**What you should do**
Word for word, and with pictures excluded, copy out all the records that follow.

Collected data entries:
══════════════════════════════
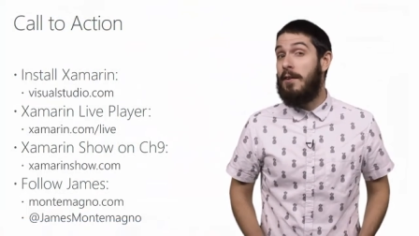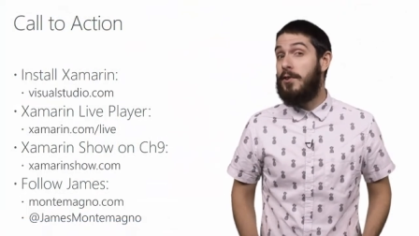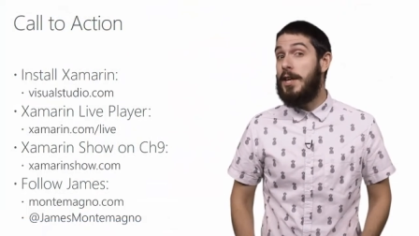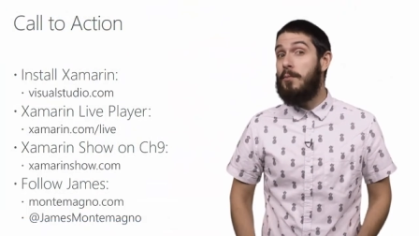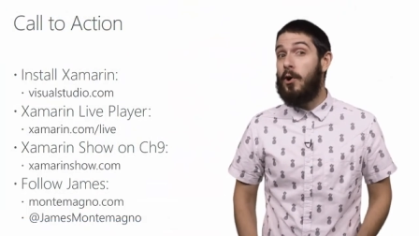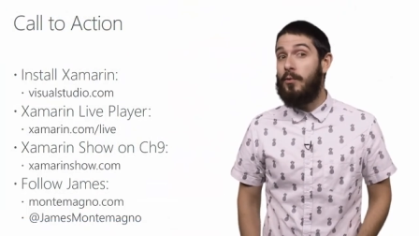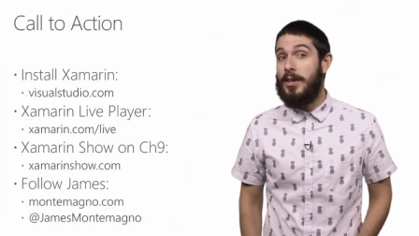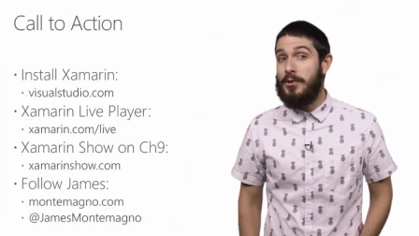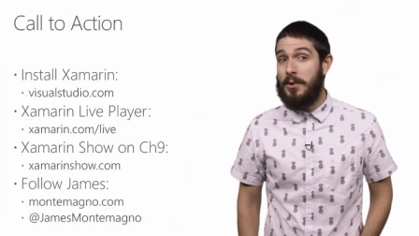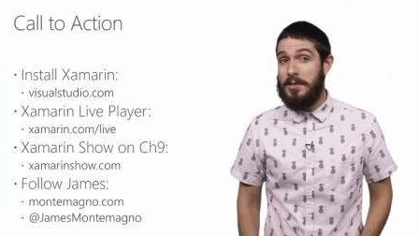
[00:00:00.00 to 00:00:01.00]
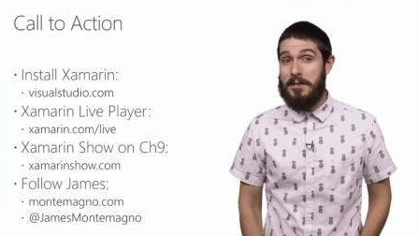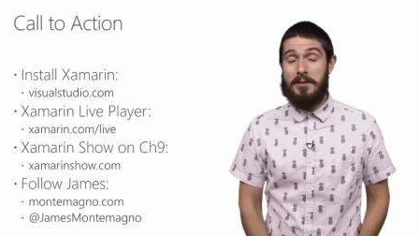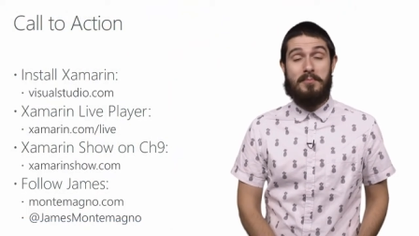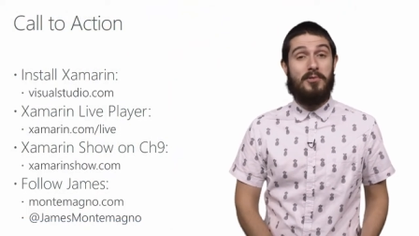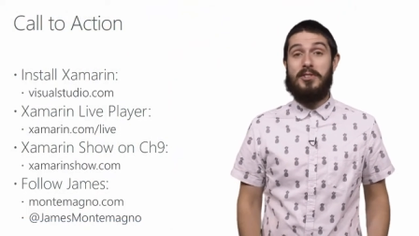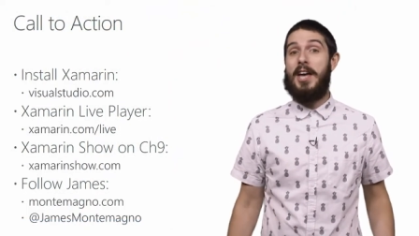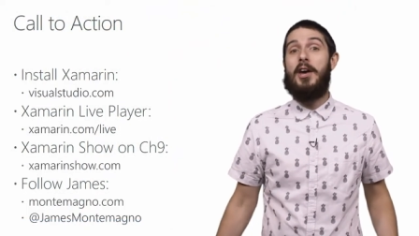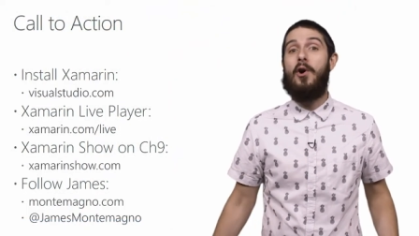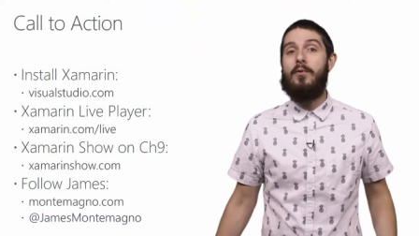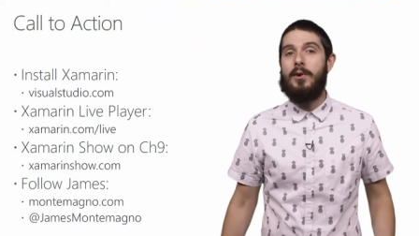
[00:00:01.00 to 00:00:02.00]
If you need more resources, just
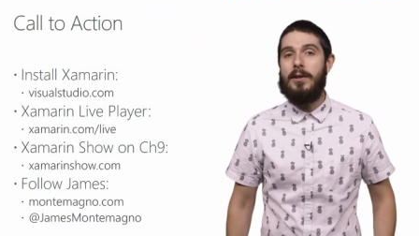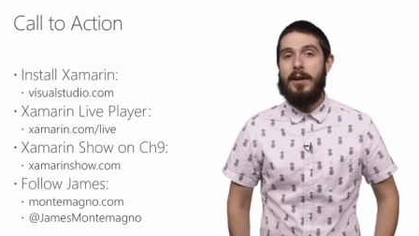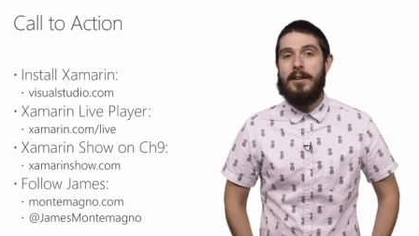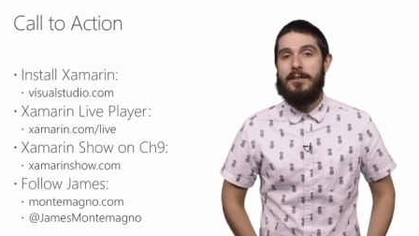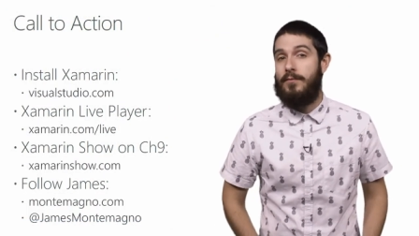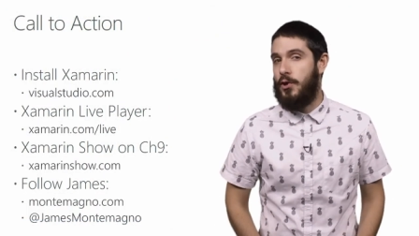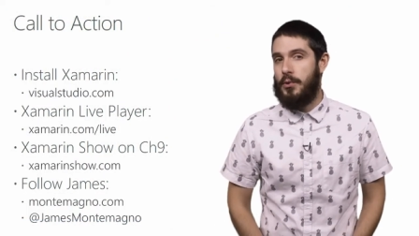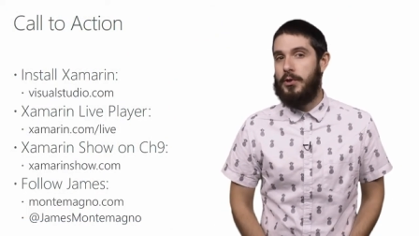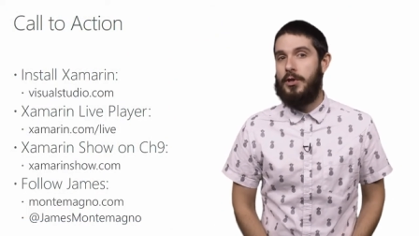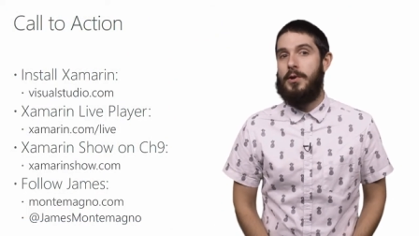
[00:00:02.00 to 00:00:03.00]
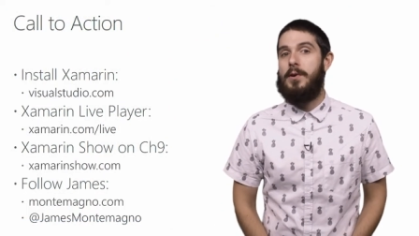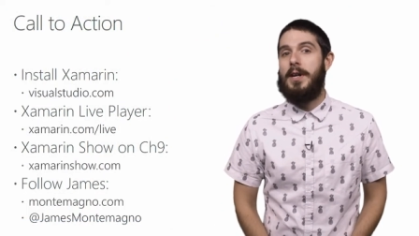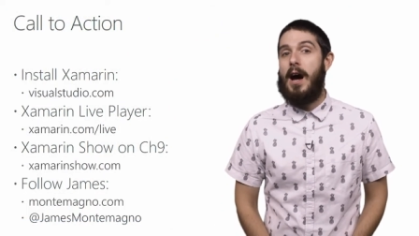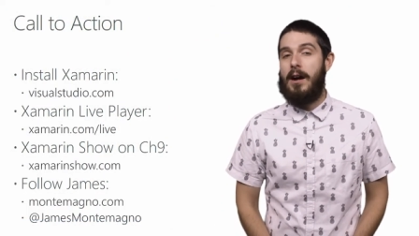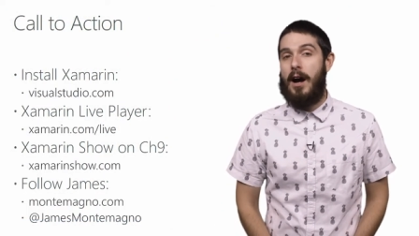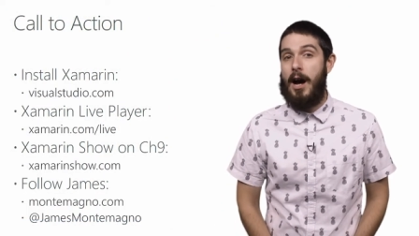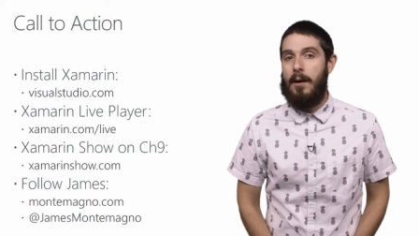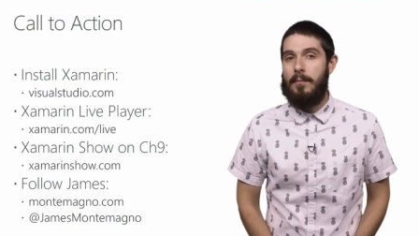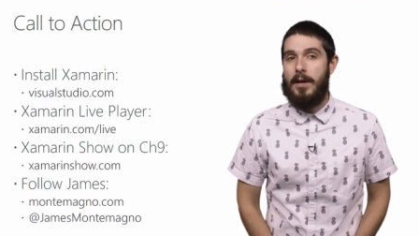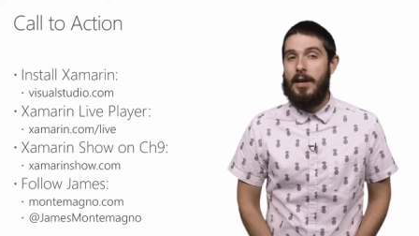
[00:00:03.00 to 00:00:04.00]
head over to
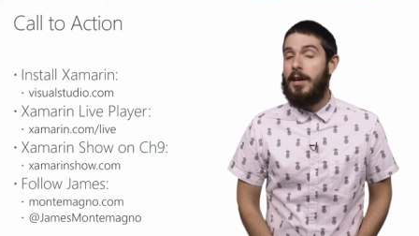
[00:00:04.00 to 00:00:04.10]
visualstudio.com.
══════════════════════════════
**Response area**
[00:00:00.00 to 00:00:01.00]
[00:00:01.00 to 00:00:02.00]
If you need more resources, just
[00:00:02.00 to 00:00:03.00]
[00:00:03.00 to 00:00:04.00]
head over to
[00:00:04.00 to 00:00:04.10]
visualstudio.com.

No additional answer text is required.